METHODS AND SYSTEMS FOR DRUG DISCOVERY AND SUSCEPTIBILITY ASSAY IN USING A FERROFLUID

Abstract

A system for determining drug effectiveness on a plurality of cells is described. The system includes flowing a ferrofluid mixed with a plurality of biological cells through an inlet portion of a cartridge, the cartridge comprising a plurality of microfluidic channels, the inlet is in communication with a portion of each of the plurality of channels, applying a magnetic field proximate at least one of the inlet portion and the plurality of micro-channels, wherein the magnetic field is configured to apply an indirect force on the mix, separating biologic cells according to at least a first type as the mix flows in a first direction; and directing at least the first type of cells toward a first sensor functionalized with receptors via at least one of the micro-channels, the sensor arranged proximate to a second portion of at least one of the micro-channels downstream from the first inlet portion.

Claims

1-22. (canceled)

23. A system for determining drug effectiveness on a plurality of cells comprising: a cartridge comprising a plurality of micro-channels; an inlet receiving a ferrofluid and biological cell mixture, the inlet in communication with at least one of the plurality of micro-channels; a magnetic field source arranged proximate to at least one of the inlet and the plurality of micro-channels; at least one receptor region having receptors for binding with at least a first type of biological cell, the at least one receptor region arranged proximate to a first portion of at least one of the micro-channels, wherein the first portion is downstream from the inlet; at least one quartz-crystal-microbalance (QCM) sensor arranged proximate to the first portion of at least one of the micro-channels; and a controller; wherein: the magnetic field source generates a magnetic field that applies a force on the mixture so as to separate at least biological cells of the first type from the mixture, at least a first micro-channel of the plurality of micro-channels receives biological cells of the first type and directs the first type of cells to the at least one receptor region, each of the plurality of micro-channels receives a dosage of a drug to interact with the first type of biological cell captured by the receptors, and the controller has computer instructions operating thereon to cause the controller to determine, using the at least one QCM sensor: a first mass corresponding to the first type of cells captured by the receptors before the drug is received, and a second mass corresponding to the first type of cells after the drug interacts with the first type of cells captured by the receptors.

24. The system of claim 23, wherein separating at least the biological cells of the first type from the mix comprises at least one of separating, focusing and concentrating.

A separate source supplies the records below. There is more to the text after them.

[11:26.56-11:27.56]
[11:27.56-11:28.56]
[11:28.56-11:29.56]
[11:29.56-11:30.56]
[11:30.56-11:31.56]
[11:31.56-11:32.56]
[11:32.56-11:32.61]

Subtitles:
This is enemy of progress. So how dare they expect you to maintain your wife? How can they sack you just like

25. The system of claim 23, wherein the at least one receptor region comprises a plurality of receptor regions, each receptor region being functionalized with a specific receptor for at least one particular type of biological cell and each receptor corresponding to a specific micro-channel of the plurality of micro-channels; and the magnetic field applies a force on the biological cells in the mix to separate a plurality of types of biological cells from the mix and direct the types of cells into one and/or another micro-channel.

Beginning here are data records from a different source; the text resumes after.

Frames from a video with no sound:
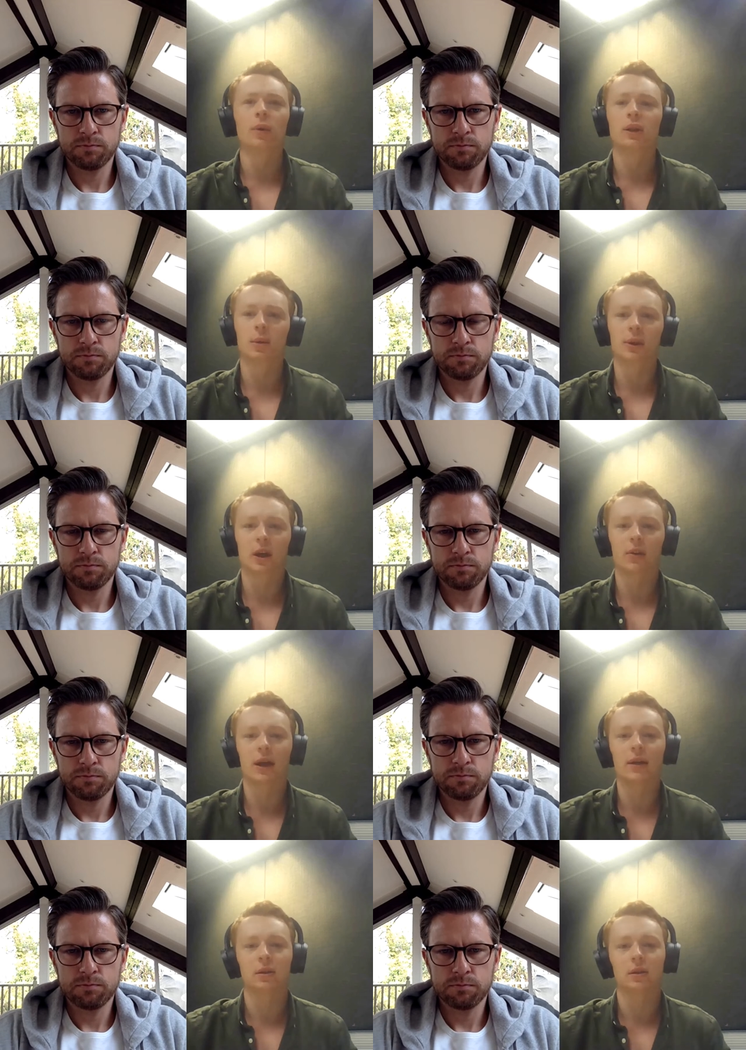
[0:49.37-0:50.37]
Speaker 1: what were some of the
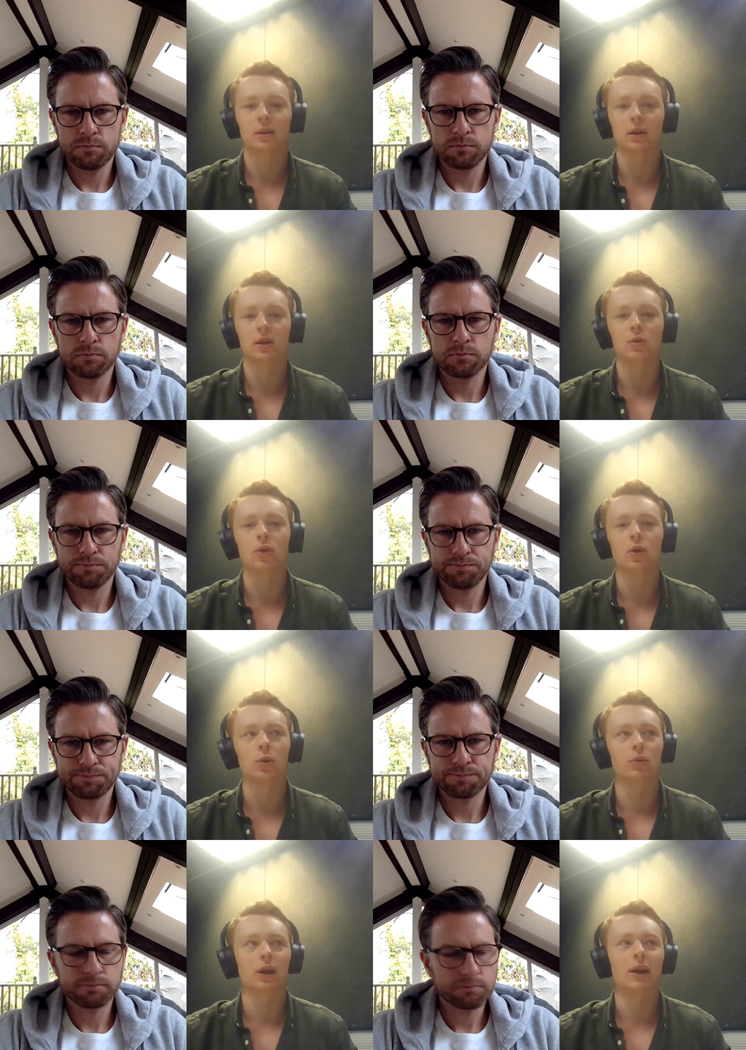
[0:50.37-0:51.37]
other lessons that you
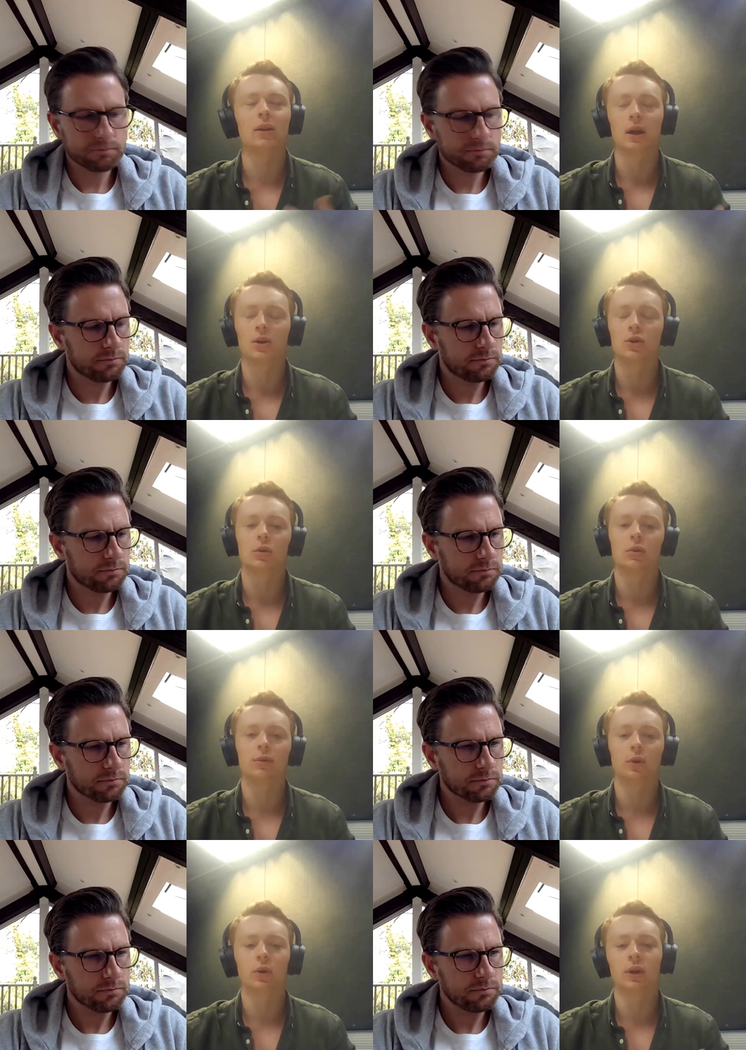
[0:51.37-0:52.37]
thought were really
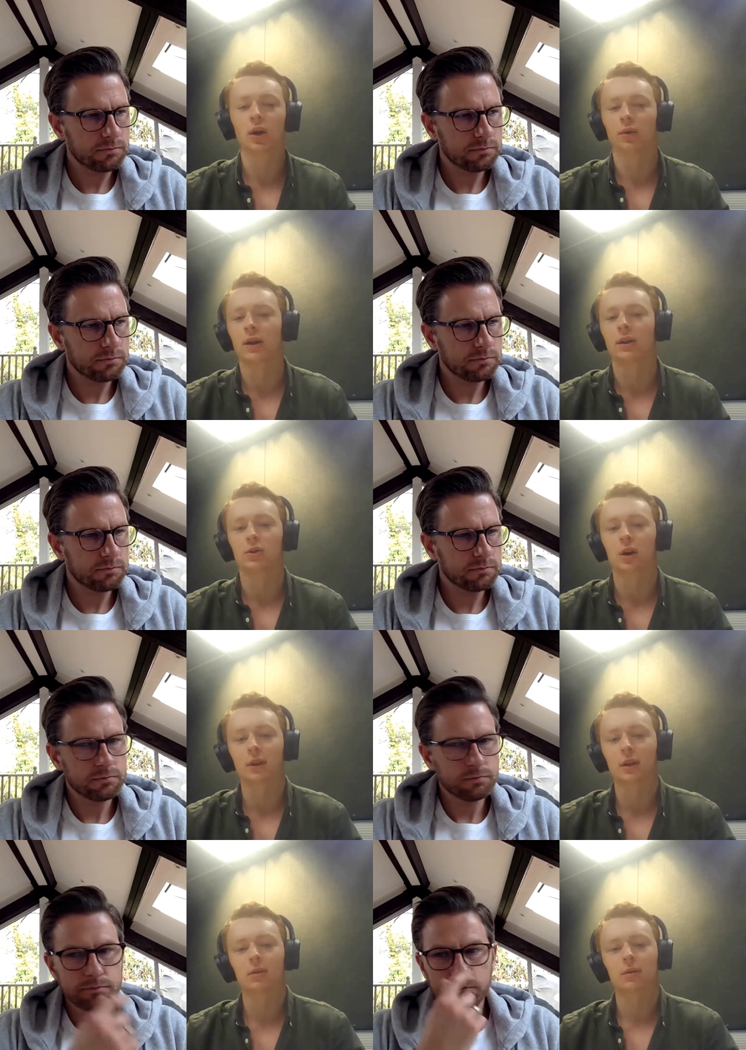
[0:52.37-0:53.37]
essential for young racing
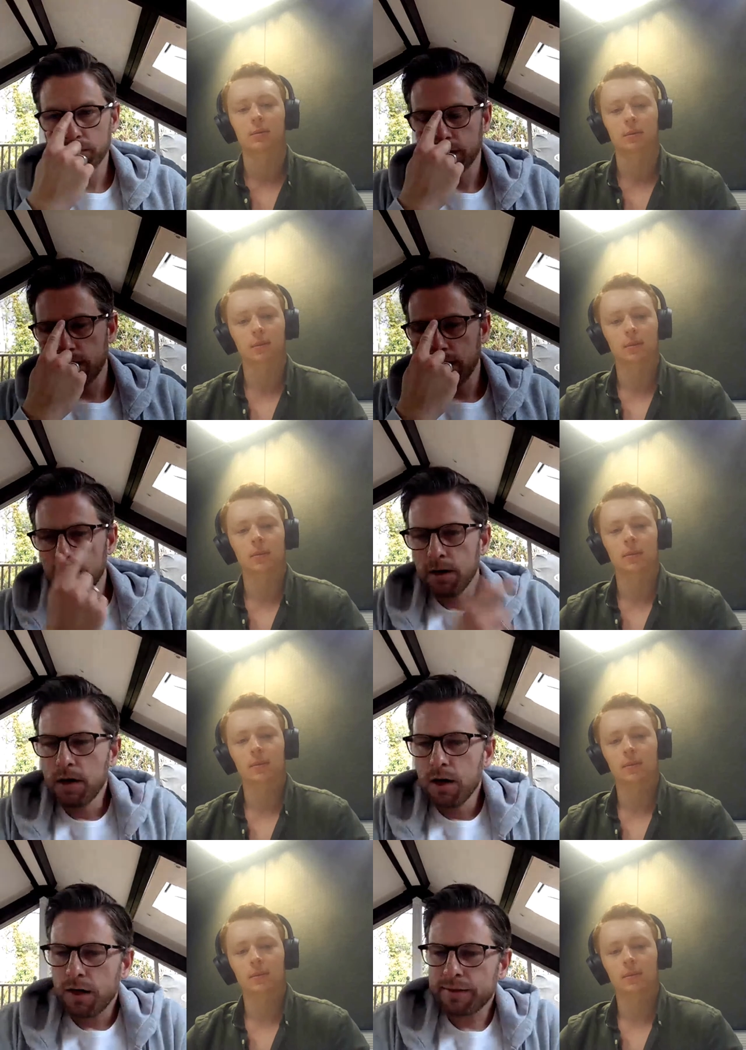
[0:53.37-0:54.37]
drivers?
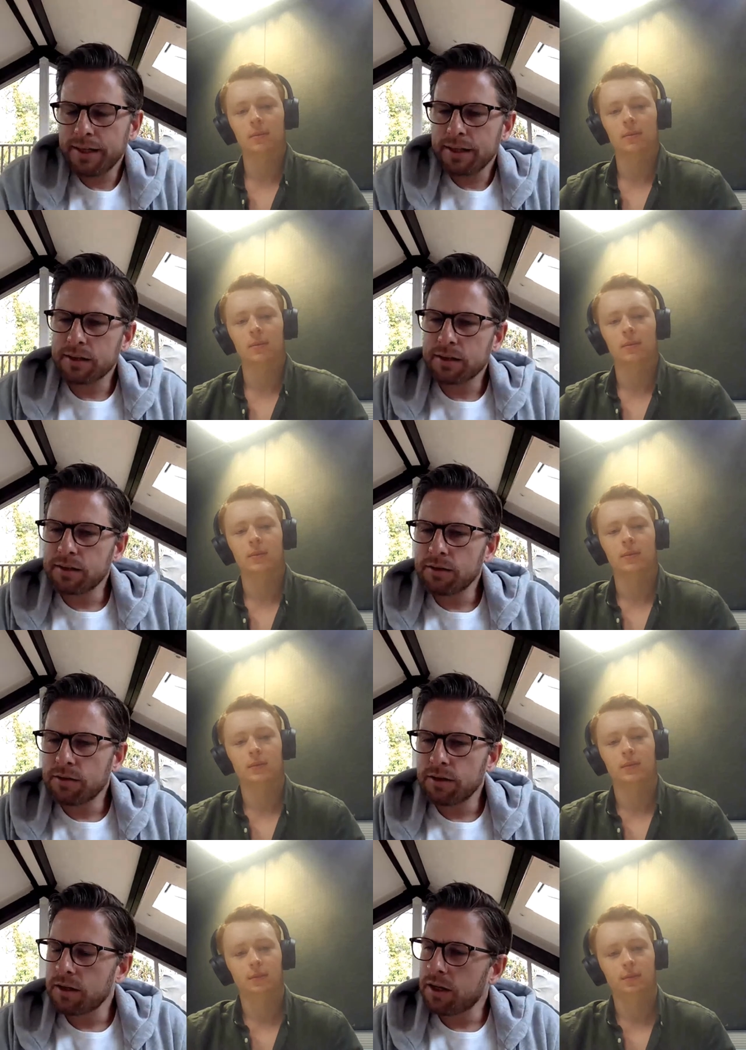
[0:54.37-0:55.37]
Speaker 2: I think,
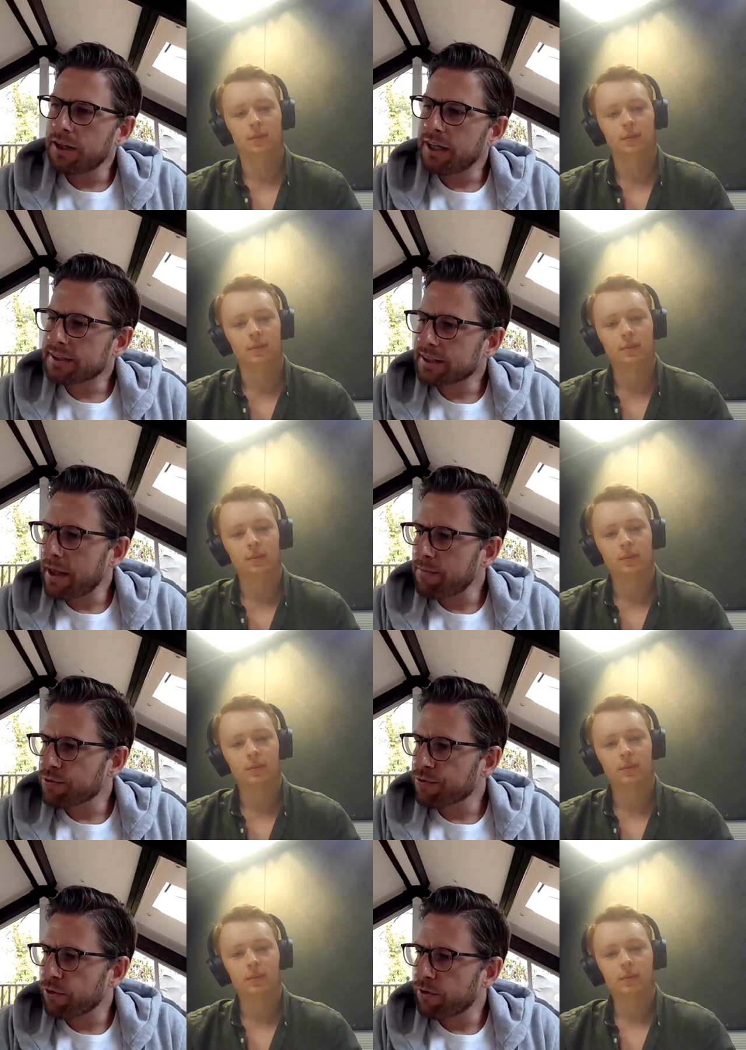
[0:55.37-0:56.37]
and this
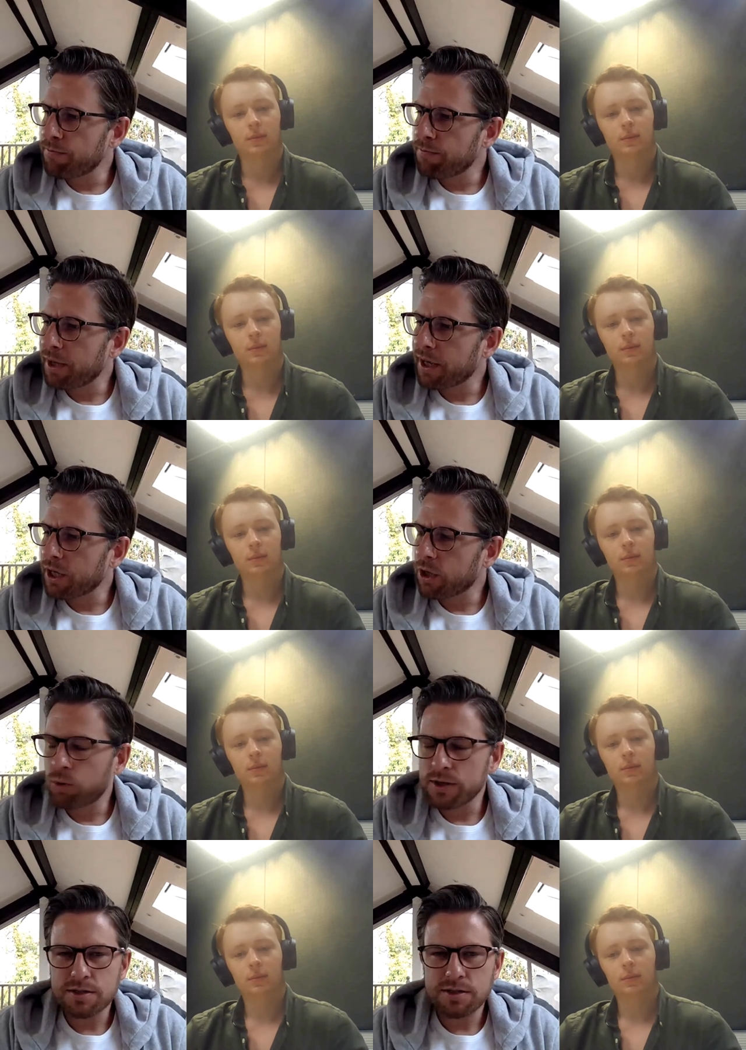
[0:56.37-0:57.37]
stems from being
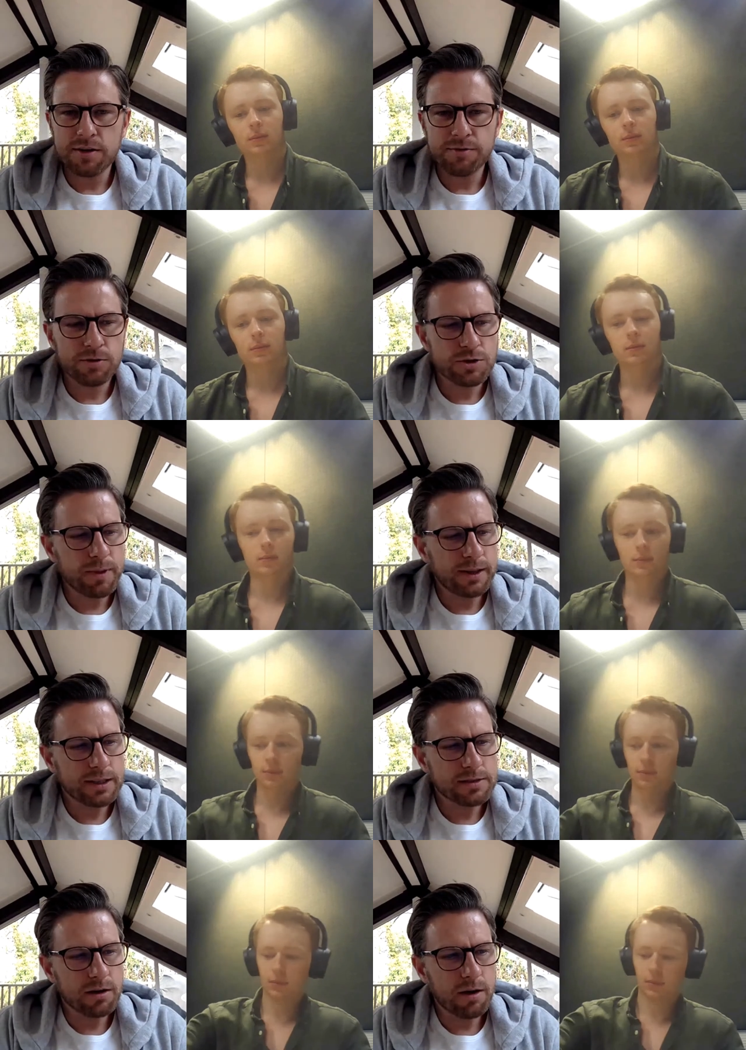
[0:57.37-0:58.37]
inquisitive and
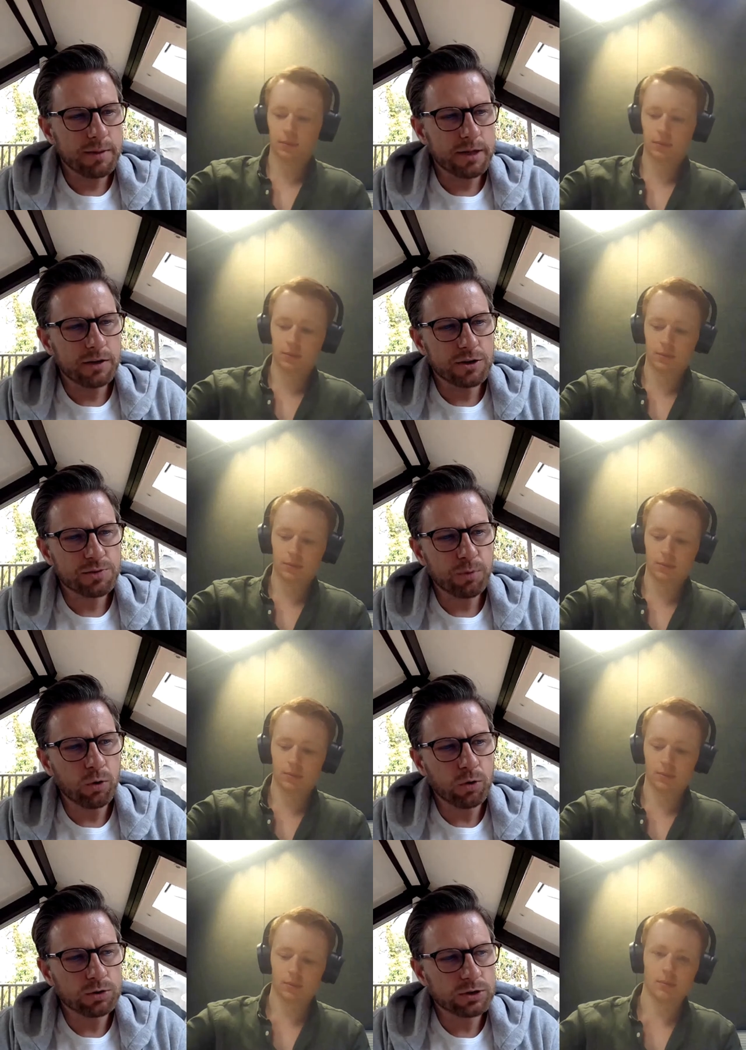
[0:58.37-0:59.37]
spending time in other
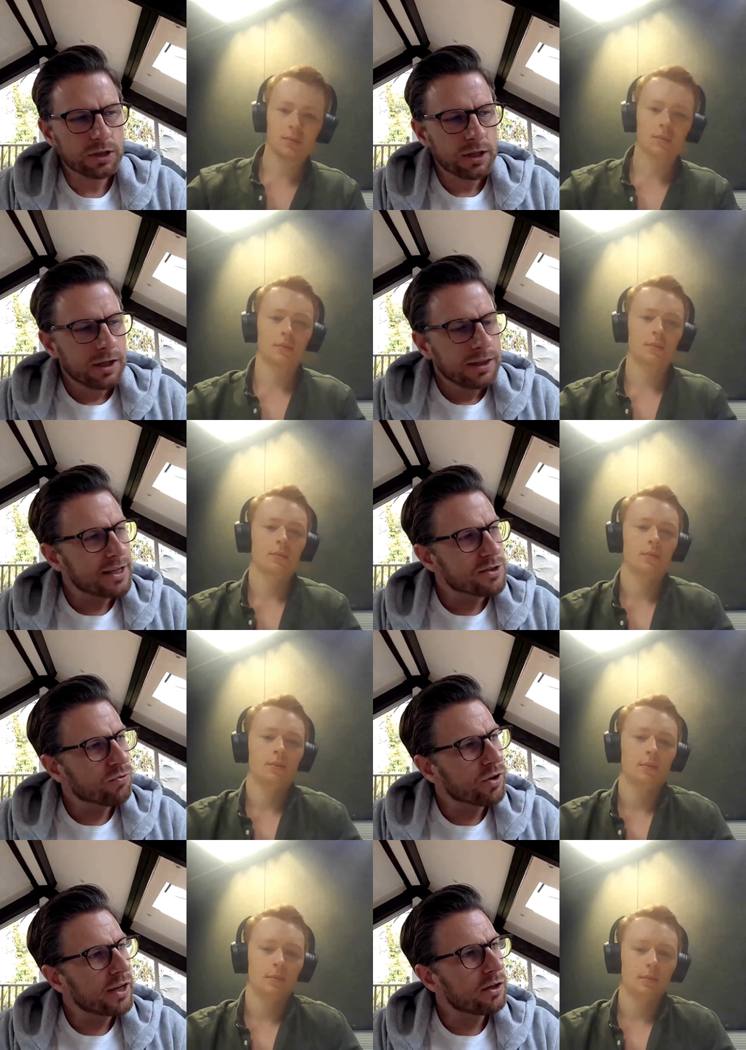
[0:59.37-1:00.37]
sports,
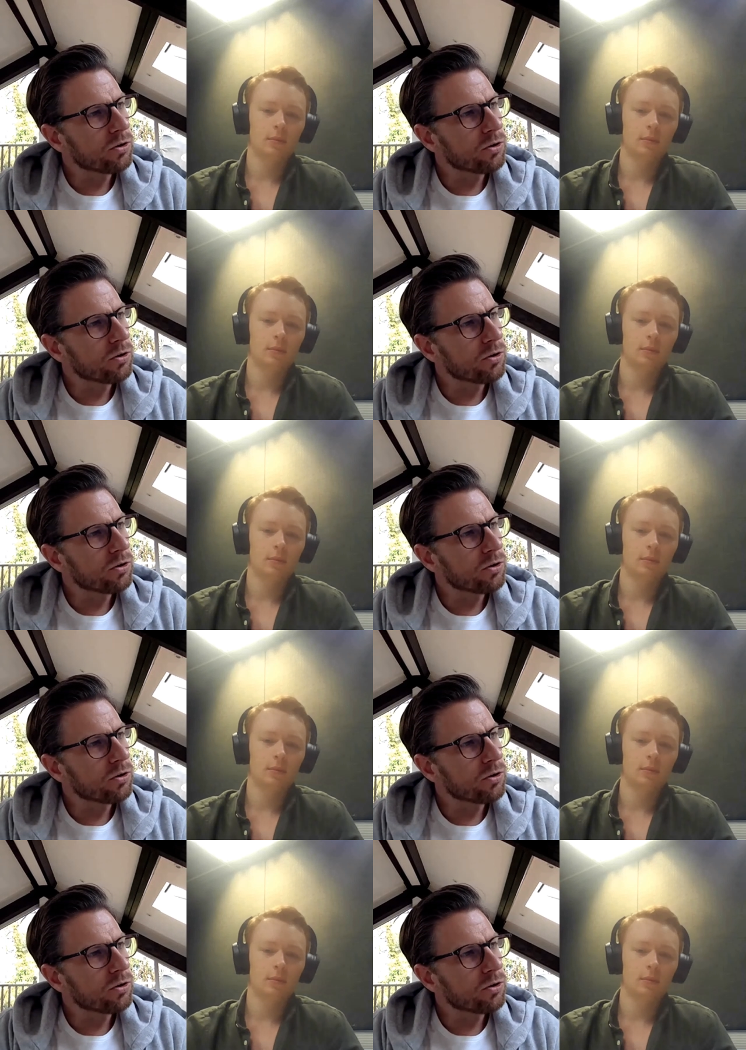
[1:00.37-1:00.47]
there's a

26. The system of claim 23, wherein the first type of biological cell comprises a biological cell of a predetermined size, shape, weight, charge and/or configuration.

27. The system of claim 23, further comprising thermal managing means surrounding at least one of the cartridge, the first micro-channel, and the remainder of the micro-channels to substantially maintain the micro-channels at a first temperature.

28. The system of claim 23, wherein the drug is received by at least one of: the cartridge, the inlet, and a second inlet into one or more of the plurality of micro-channels.

29. The system of claim 23, wherein the controller has computer instructions operating thereon to cause the controller to determine, based on the first mass and the second mass, a susceptibility of the first type of cells to the first drug.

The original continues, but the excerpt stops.